Thermoelectric Fan Harvests Wood Stove Heat Junkyard Style

Anyone who heats with a wood stove knows that the experience is completely different from typical central heating. It’s not for everyone, though, and it’s certainly not without its trade-offs. One of the chief complaints is getting heat away from the stove and into other areas of the house, and many owners turn on an electric fan to circulate the heated air.

That’s hardly in the green nature of wood heating, though, and fans can be noisy. So something like this heat-powered stove-top fan can come in handy. Such fans, which use Peltier devices to power a small electric motor, are readily available commercially. [bongodrummer] thought that sounded like no fun, though, and created his own mostly from junk. The Peltier module was salvaged from an old travel fridge and mounted to a heat sink from a computer to harvest heat from the stove. The other side of the Peltier needs to have a heat sink to keep it cooler than the hot side, and [bongodrummer] chose an unconventional bit of salvage for the job — the cylinder of a chainsaw engine.
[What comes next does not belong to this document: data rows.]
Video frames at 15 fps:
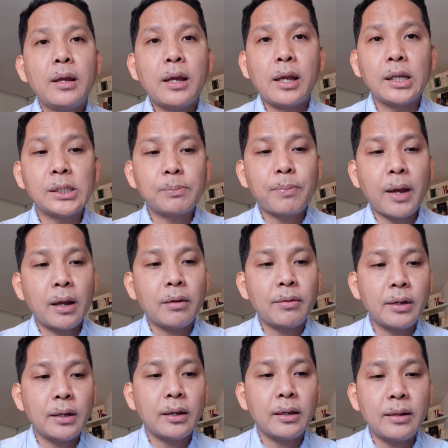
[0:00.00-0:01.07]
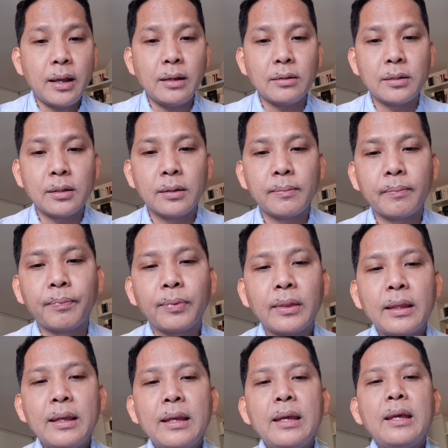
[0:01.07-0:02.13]
expiry date.
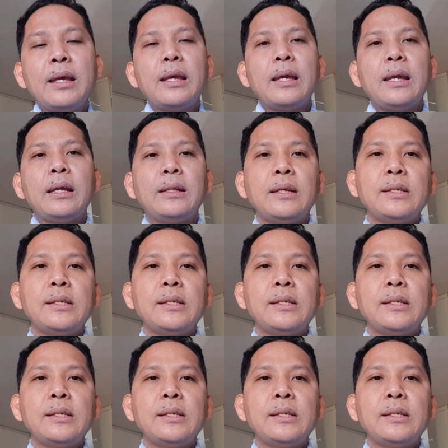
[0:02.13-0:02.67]
It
The spark plug hole sprouts the mount for the fan motor, and the cooling fins help keep the Peltier cool. And to prevent overheating of the device, he added a surprise — a car cooling system thermostat to physically lift the device off the stove when it gets too hot. Genius!
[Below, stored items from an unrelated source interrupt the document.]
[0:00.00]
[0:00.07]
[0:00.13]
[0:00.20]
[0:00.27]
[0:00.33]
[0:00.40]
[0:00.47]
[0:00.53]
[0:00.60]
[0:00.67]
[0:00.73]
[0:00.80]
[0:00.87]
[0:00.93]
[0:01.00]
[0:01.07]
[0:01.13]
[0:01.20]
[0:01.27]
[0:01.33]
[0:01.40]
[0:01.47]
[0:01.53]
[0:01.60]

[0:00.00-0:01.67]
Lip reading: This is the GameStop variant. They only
The video below shows the build, which was not trivial. But we think the end results are worth it, and it reminds us a little of the woodstove generator we featured a while back.

 

28 thoughts on “Thermoelectric Fan Harvests Wood Stove Heat Junkyard Style

  1. These things run on a difference of temperature, so rather than having it be cooled by the hot air at the top of the stove and blow it a few feet horizontally have it suck cold air off the floor or even from the colder spaces in a nearby room. Moving the cold air to warmer spaces does more considering that cold air sinks and stays there.

  2. Tip: I used copper paste as heat sink compound for my stove fan. The stuff you normally use for cpu heatsinks can’t take that kind of heat. It dries out very quickly and then you loose heat transfer between the peltier and the heat sink – peltier solder melts. Also, heat pipe coolers work very well for the cold side…

    1. Congratulations! You have won the award for the most useless blatantly misinformed comment so far in 2018. Would you like to give a speech for all your fans and admirers?

    2. I was going to make the same comment.

      Depending on the country you are in you are likely to have access to lower carbon energy through the electricity grid. Few people in developed countries power their heating systems exclusively from dead wood or industrial offcuts. Cutting down trees to burn them is worse for the environment than leaving the trees standing and using other sources.

      Replanting trees could pay back the carbon debt, but the timescales are so long – many decades – that our environment will take a hit when we can no longer afford it to.

      1. If your sole consideration is firewood you don’t need to wait ‘many decades’ in your rotation. Even the building material and pulpwood industries only wait a handful (3-4) decades with thinning and management every 5-10 years through the rotation. This is also ignoring the centuries old practice of coppicing which almost every hardwood will allow, reducing processing of the wood & allowing more vigorous growth.
        If responsibly harvested peat (200 year rotation) is considered by many to be ‘renewable’, 40 years is certainly deserving of the same title.
        Just because it is more convenient to use gas powered equipment doesn’t mean a person couldn’t use electric or hand powered tools to fell / collect / process all of their heating fuel for a season.

      2. Here in the UK we burn wood pellets in places like Drax power station which used to be coal fired.
        So it’s green right?
        Except that the wood pellets are imported by ship from the USA.
        Louisiana forests are cut down, turned into pellets, loaded onto rail, sent to the port, reloaded into ships, sent to the UK once a day, loaded back on to rail and delivered to the power station.

        Because coal isn’t green enough.

  3. In most developed countries there are laws that require cut down trees to be replanted within a few years or the owner pays heavy fines.

    This means burning wood has zero co2 impact on the environment.

  4. I’ve heated exclusively with wood for four years and I’ve never cut down a living tree to do it. That being said, good forest management means both harvesting and carrying for living forest. Your electric grid runs on oil and coal. Carry on.